#### Exercise material ####

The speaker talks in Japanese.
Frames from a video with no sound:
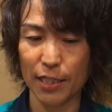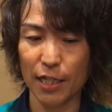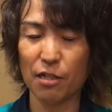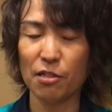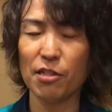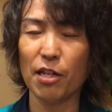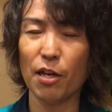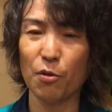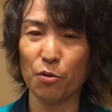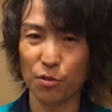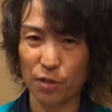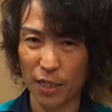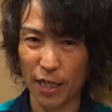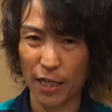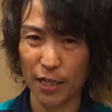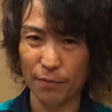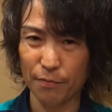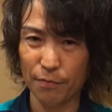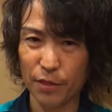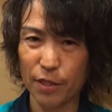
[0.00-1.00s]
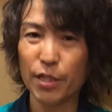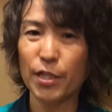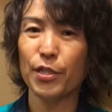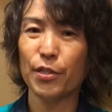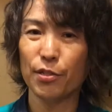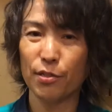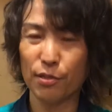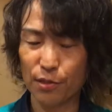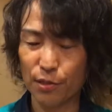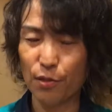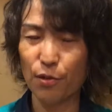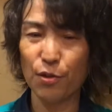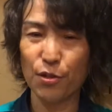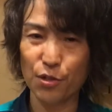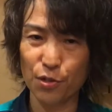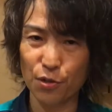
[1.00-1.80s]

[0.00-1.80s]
薬剤を使い必要以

####

■ **Brief**: Give the records again exactly, minus the pictures.

■ **Response box**:
The speaker talks in Japanese.
Frames from a video with no sound:
[0.00-1.00s]
[1.00-1.80s]

[0.00-1.80s]
薬剤を使い必要以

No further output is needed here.